(Collected data)
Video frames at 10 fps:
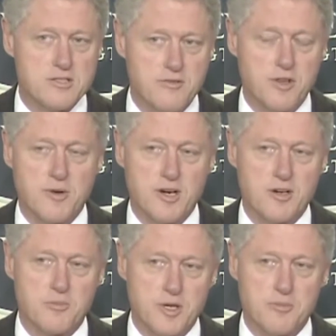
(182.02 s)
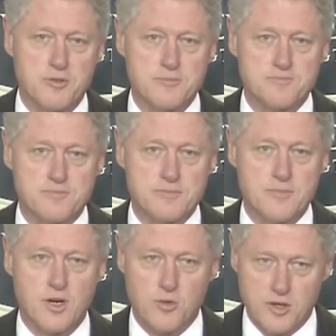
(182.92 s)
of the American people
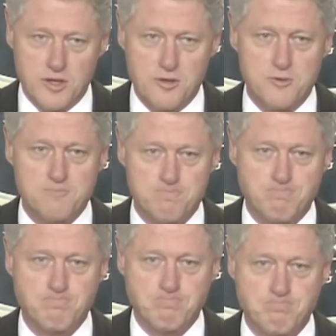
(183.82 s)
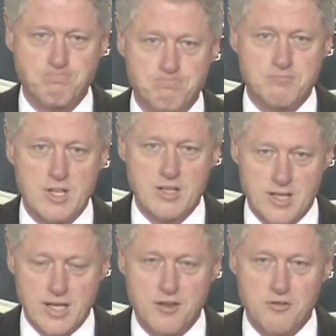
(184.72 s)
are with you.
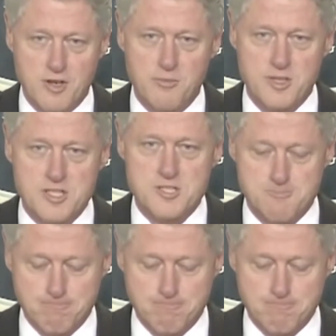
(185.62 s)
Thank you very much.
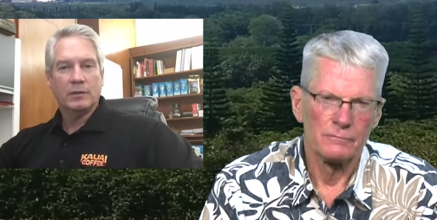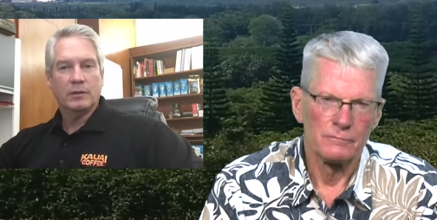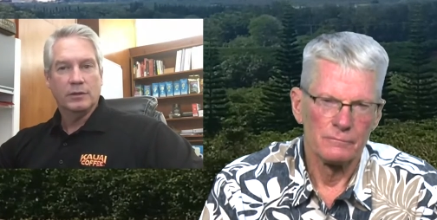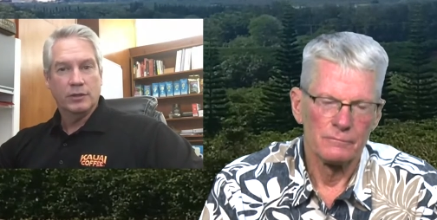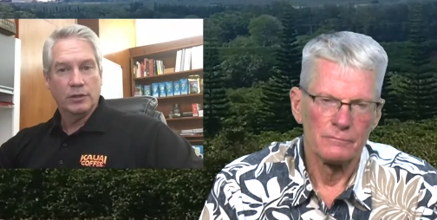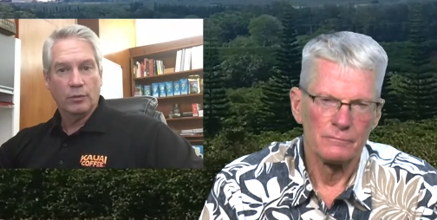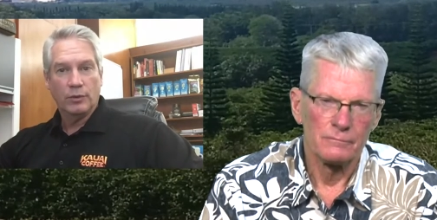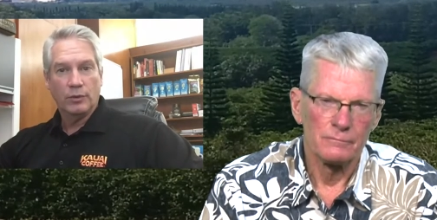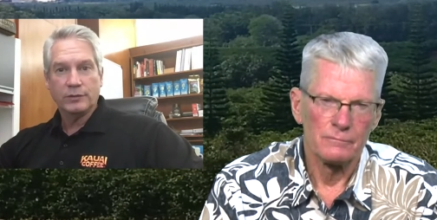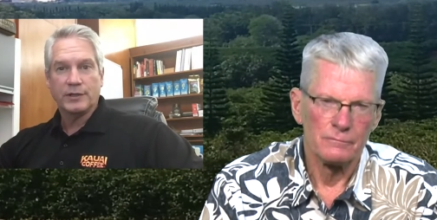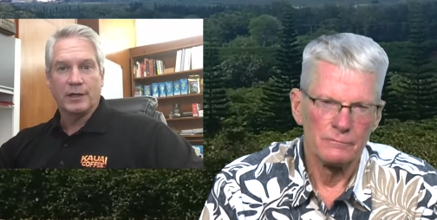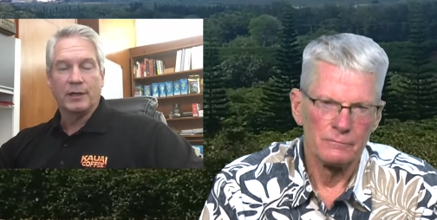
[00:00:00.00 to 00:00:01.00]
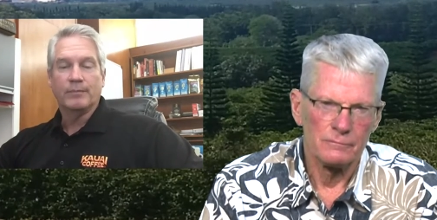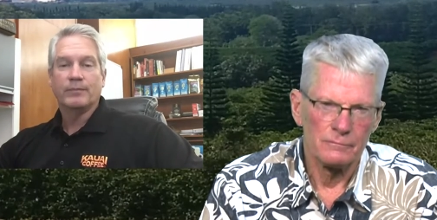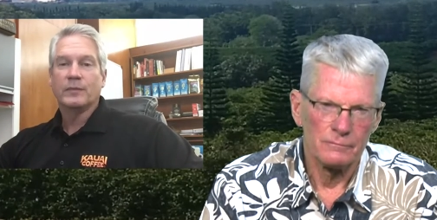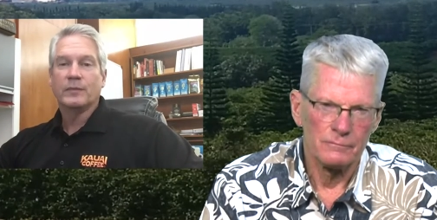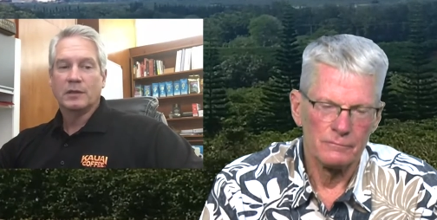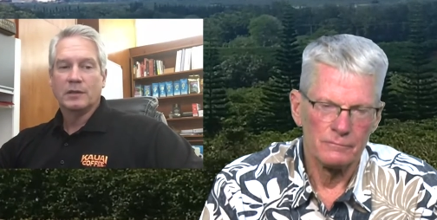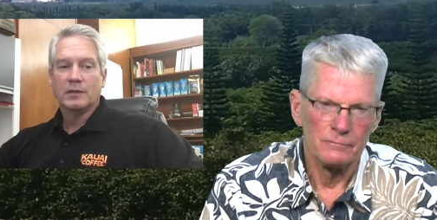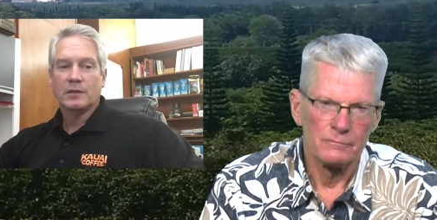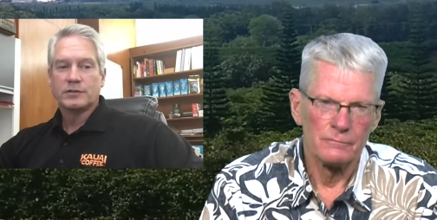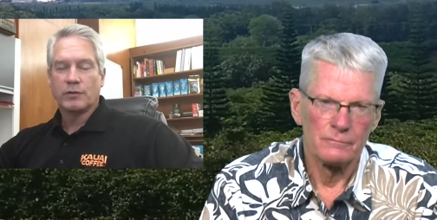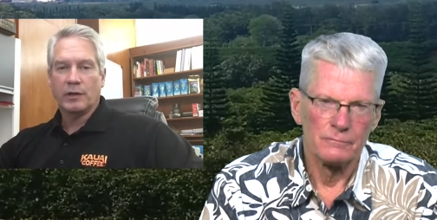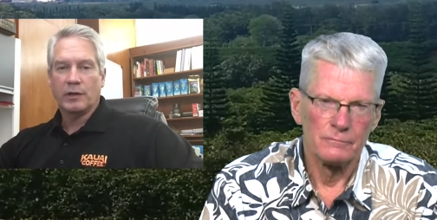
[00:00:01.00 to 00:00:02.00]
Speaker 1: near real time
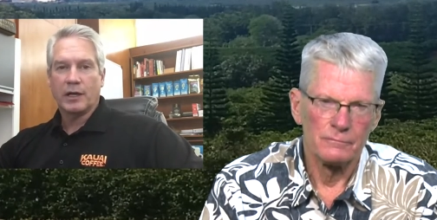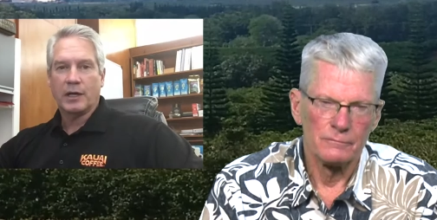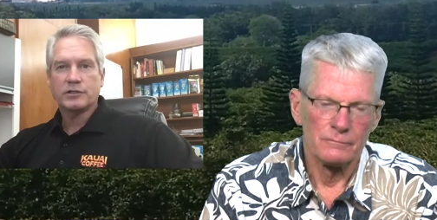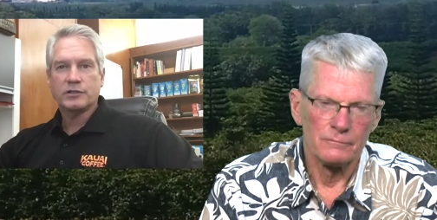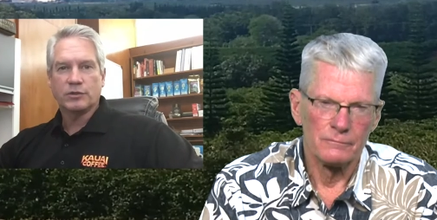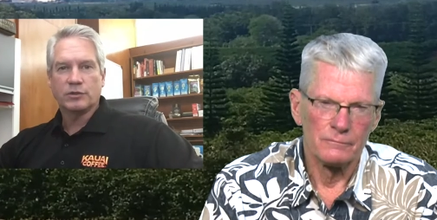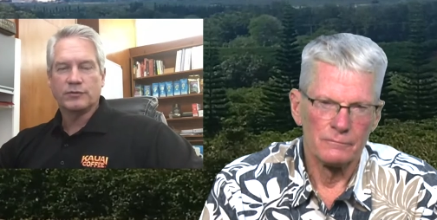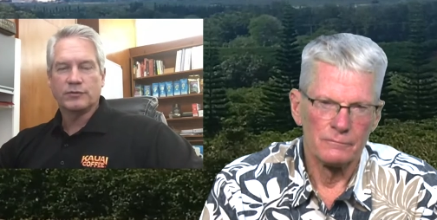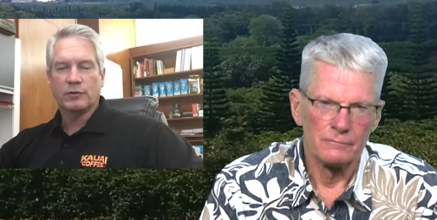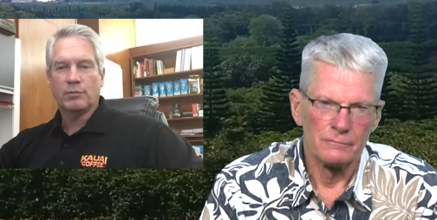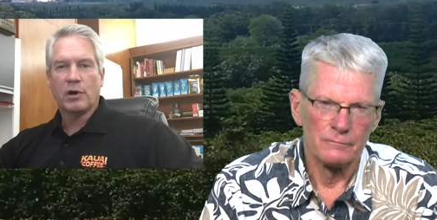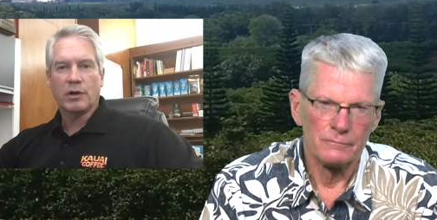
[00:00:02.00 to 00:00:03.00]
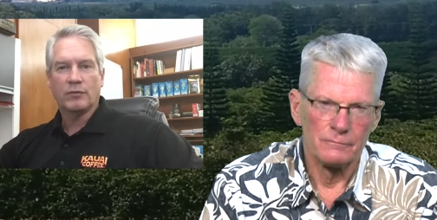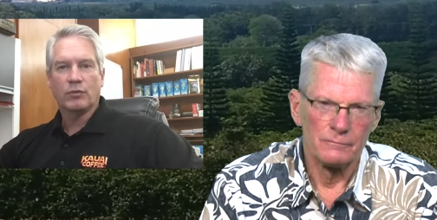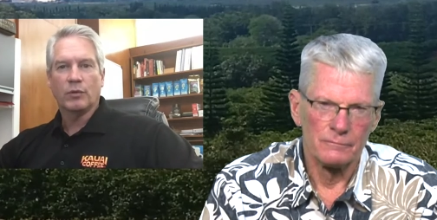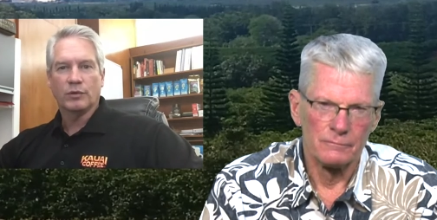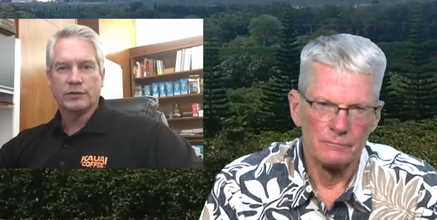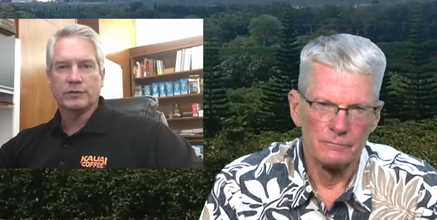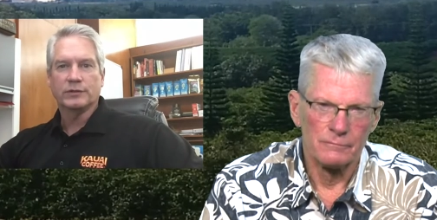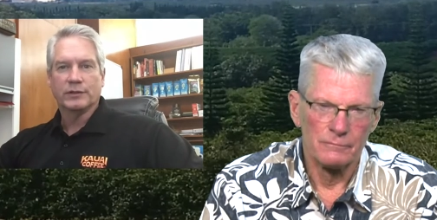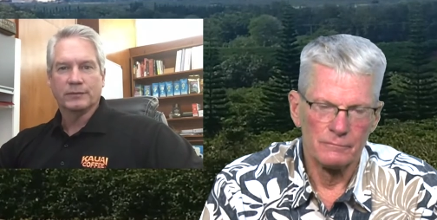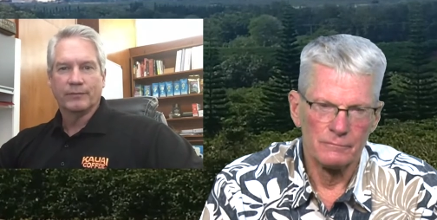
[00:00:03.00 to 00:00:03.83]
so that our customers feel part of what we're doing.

* Task to carry out *
All the lines above should be reproduced exactly, and none of the pictures.

* Problem solution *
Video frames at 10 fps:
(182.02 s)
(182.92 s)
of the American people
(183.82 s)
(184.72 s)
are with you.
(185.62 s)
Thank you very much.
[00:00:00.00 to 00:00:01.00]
[00:00:01.00 to 00:00:02.00]
Speaker 1: near real time
[00:00:02.00 to 00:00:03.00]
[00:00:03.00 to 00:00:03.83]
so that our customers feel part of what we're doing.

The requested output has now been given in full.